Problem description: An exact copy of every entry is required, minus the pictures.

Saved data entries
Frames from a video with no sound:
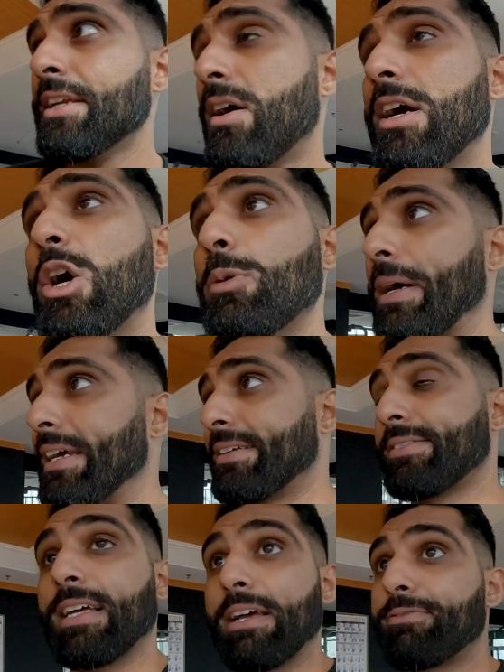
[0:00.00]
you know, I hope
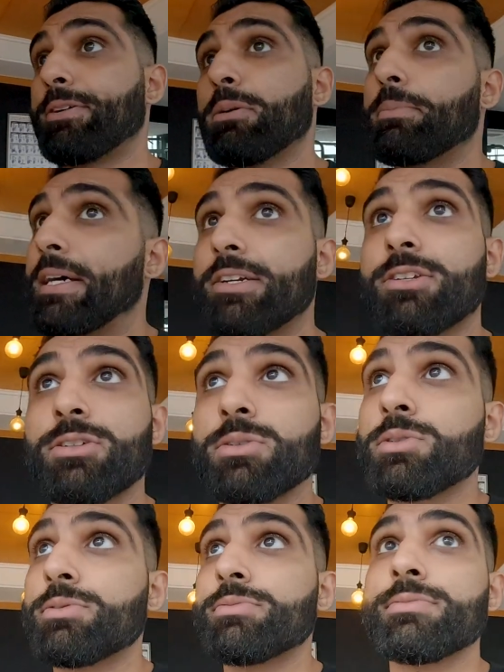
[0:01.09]
I feel better
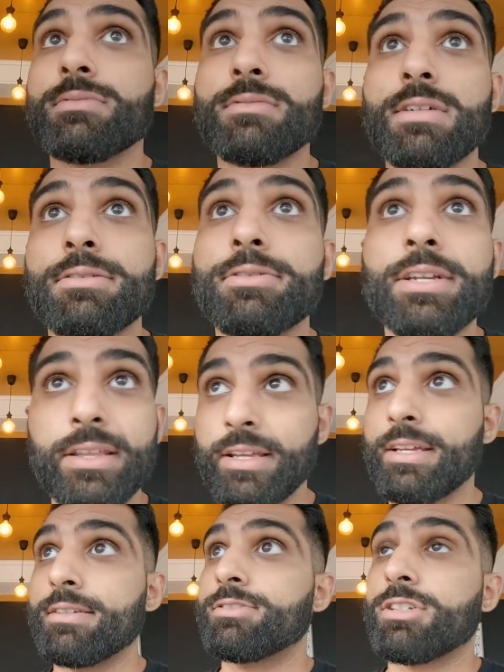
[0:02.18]
soon. I
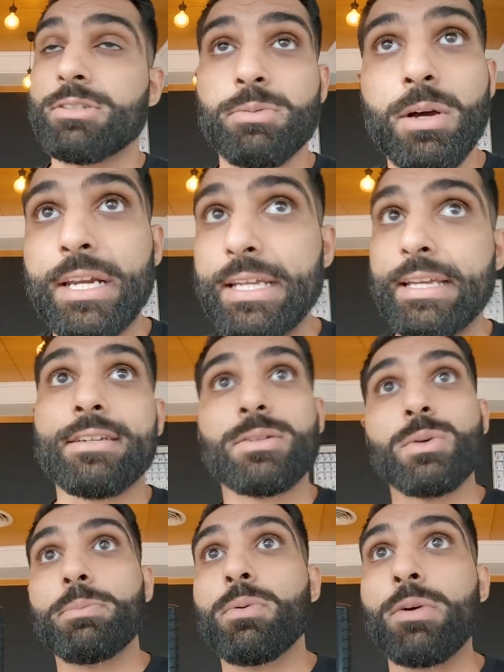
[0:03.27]
really just want to get
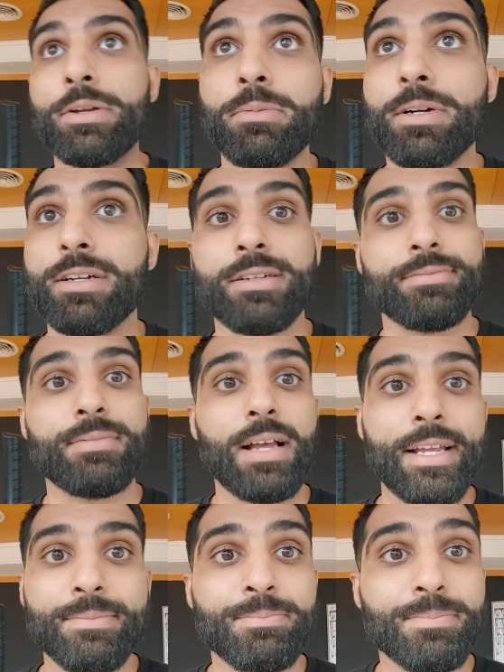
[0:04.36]
to a point where
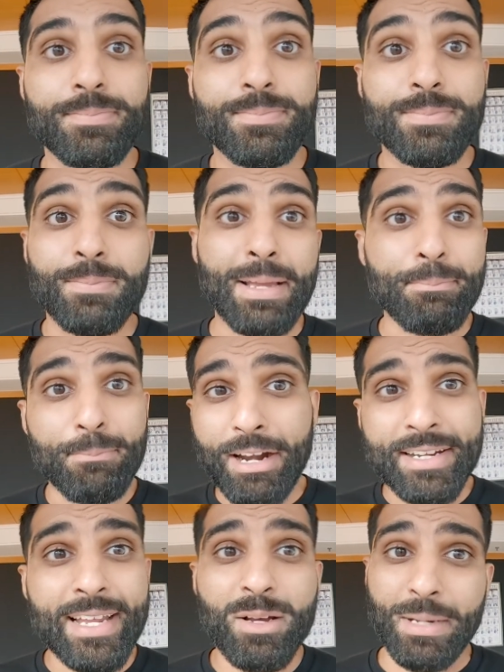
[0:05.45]

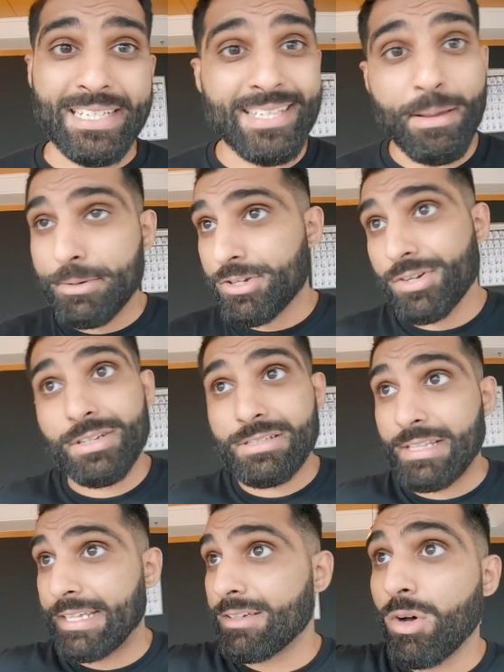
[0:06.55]
right now my temperature
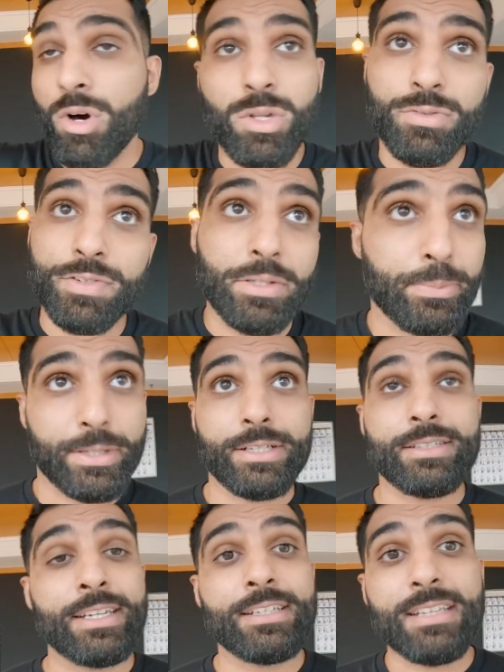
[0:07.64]
is like all over the
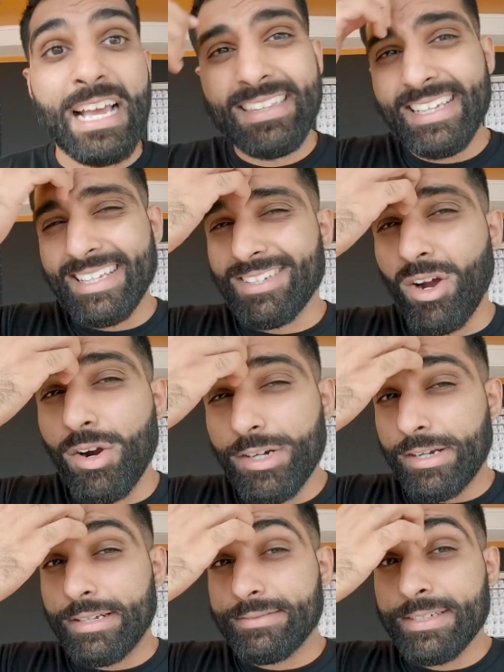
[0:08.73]
place, and I think it's
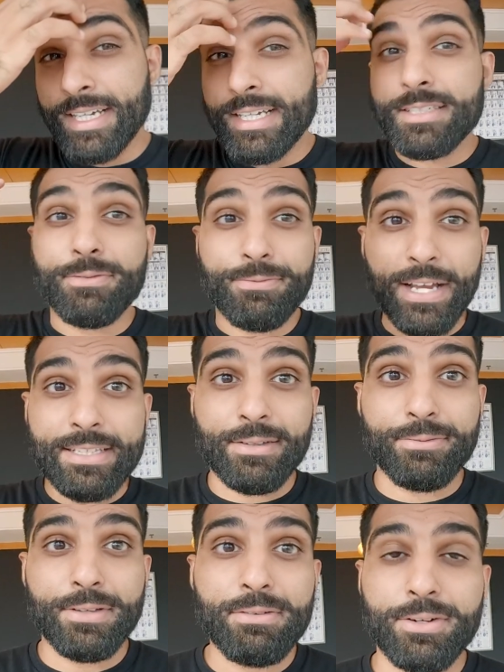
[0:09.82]
harder to fight the
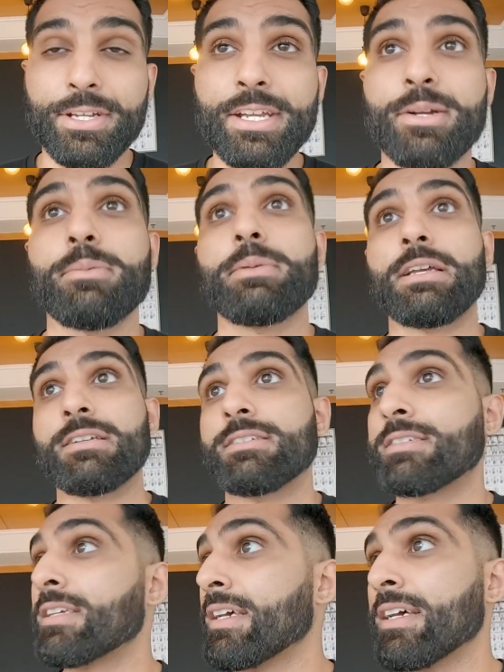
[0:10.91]
fever here
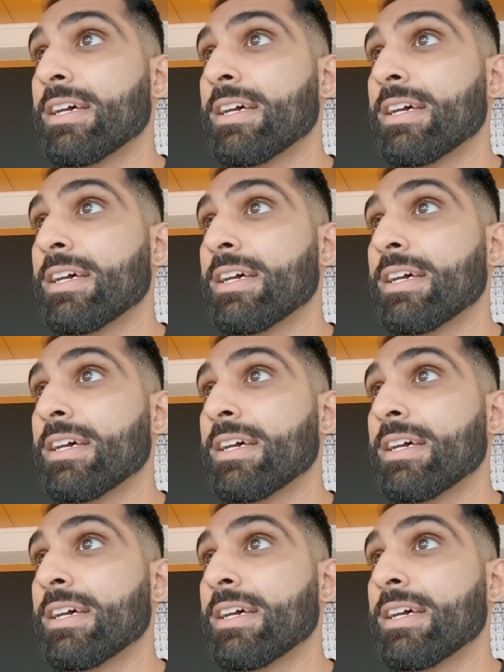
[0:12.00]
because,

Response:
Frames from a video with no sound:
[0:00.00]
you know, I hope
[0:01.09]
I feel better
[0:02.18]
soon. I
[0:03.27]
really just want to get
[0:04.36]
to a point where
[0:05.45]

[0:06.55]
right now my temperature
[0:07.64]
is like all over the
[0:08.73]
place, and I think it's
[0:09.82]
harder to fight the
[0:10.91]
fever here
[0:12.00]
because,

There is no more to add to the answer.